In the event that the output of the "single slice stop" state is effective, it is a prerequisite that a SIMD command is output by the VLIW unit 2 via the SIMD control bus 12. This single SIMD instruction triggers multiple data processing in the respective data path 14 of the first and second slice 18; 19 out.

The results are provided in the associated accumulator 8 at different times.

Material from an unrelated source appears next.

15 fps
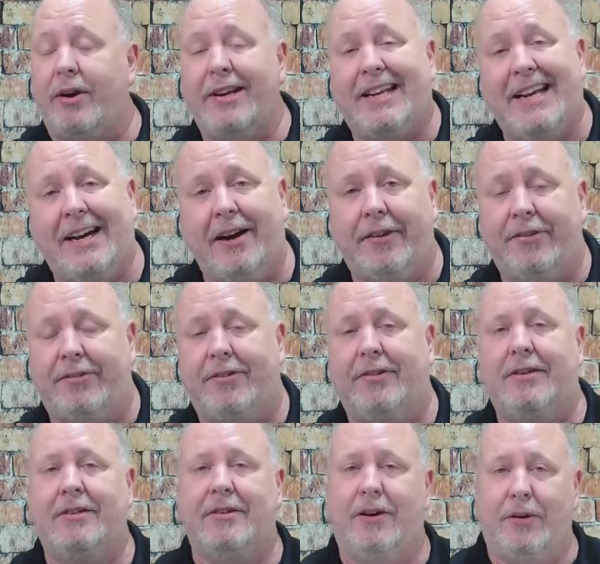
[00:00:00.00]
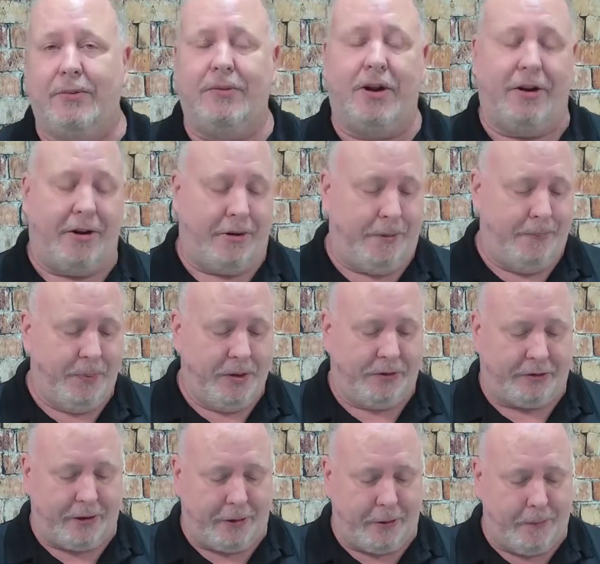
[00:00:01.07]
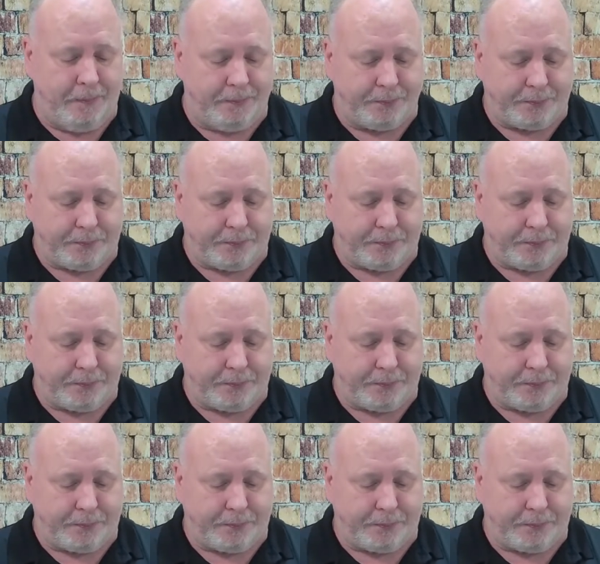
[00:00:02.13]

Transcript: deaths. So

In this case, one for the first and second slice 18; 19 assigned bit of the SSM register bank 13 set.

The signal assignment of this bit is at the first and second slice 18; 19 respectively associated data path 14 via the first and / or second gated clock cell 3; 4 fed and controls the signal processing in the first and second slice 18; 19 individually, in that if there is a result in this slice, the clock supply at the associated input register and thus also the signal processing is prevented.

When another SIMD command is issued on the SIMD control bus 12, for example after the last result generated in one of the slices has been provided, the respective bit of the SSM register bank 13 is reset and all data paths begin Next signal processing by reading the data provided by the RFU 11 at their input registers.

The signal processing in the individual slices of the data paths 14 is thus advantageously adapted to the requirements of parallel processing of the SIMD commands.

Method and arrangement for the efficient control of processors

Processor VLIW unit (very long instruction word) first gated clock cell second gated clock cell AGU (address generating unit) PCU (process controlling unit) clock supply line accumulator further processing unit (with gated Clock cell) Register of the further processing unit RFU (register file unit) SIMD control bus SSM register bank (single slice mode) Data path SIMD data path control line Distortion signal line VLIW-WAIT signal line first slice second slice third gated Clock-cell

Claims

Method and arrangement for the efficient control of processors

1. Method for the functional control of the program and / or data flow in digital signal processors and processors, each with separate and separate modules for program and data flow control, which work in parallel arithmetic units, characterized in that as a result of the PCU (6) implemented SIMD commands the parallel signal processing of the processor (1) in a to the first and second slice (18); (19) each associated data path DP (14) is controlled individually by a "single-slice-stop" state output by an SSM register bank (13), the controlling effect of the output "single-slice-stop" state thereby is achieved by the bits of the SSM register bank (13) assigned for each slice via the respective first and second gated clock cells (3); (4) switch the register clock supply and, depending on the state of the signal processing involved, in the DP (14) belonging to the respective slice the assigned input register and / or accumulator and / or pipeline

Control register in its function is stopped in the meantime and this function is only released again after the output of the "single slice stop" state as a result of the implementation of a further SIMD command, that the register file unit (RFU) (11) and the memory access register of the processor (1) remain functional, and the SSM register bank (13) of the PCU (6), regardless of the output "single slice half" state can be written to at any time by the PCU.

2. Method for the functional control of the program and / or data flow in digital signal processors and processors, each with separate and separate modules for program and data flow control, which work in parallel arithmetic units, characterized in that the clock supply for the VLIW unit ( 2) is controlled by a software-related status output from the program flow of the processor (1) in such a way that partial instruction words that are currently available in the VLIW unit (2) are then made available in this for multiple use on the functional units.

3. The method according to claim 2, characterized in that the generation of further VILW in the VLIW unit (2) is interrupted by the PCU (6) announcing a VLIW-WAIT command via a distant signal line (16) and in the next cycle this command is applied to the PCU (6), the PCU (6) subsequently using a "VLIW-WAIT" signal line (17) and a third gated clock cell (20) to supply the clock for the VLIW unit (2) switches.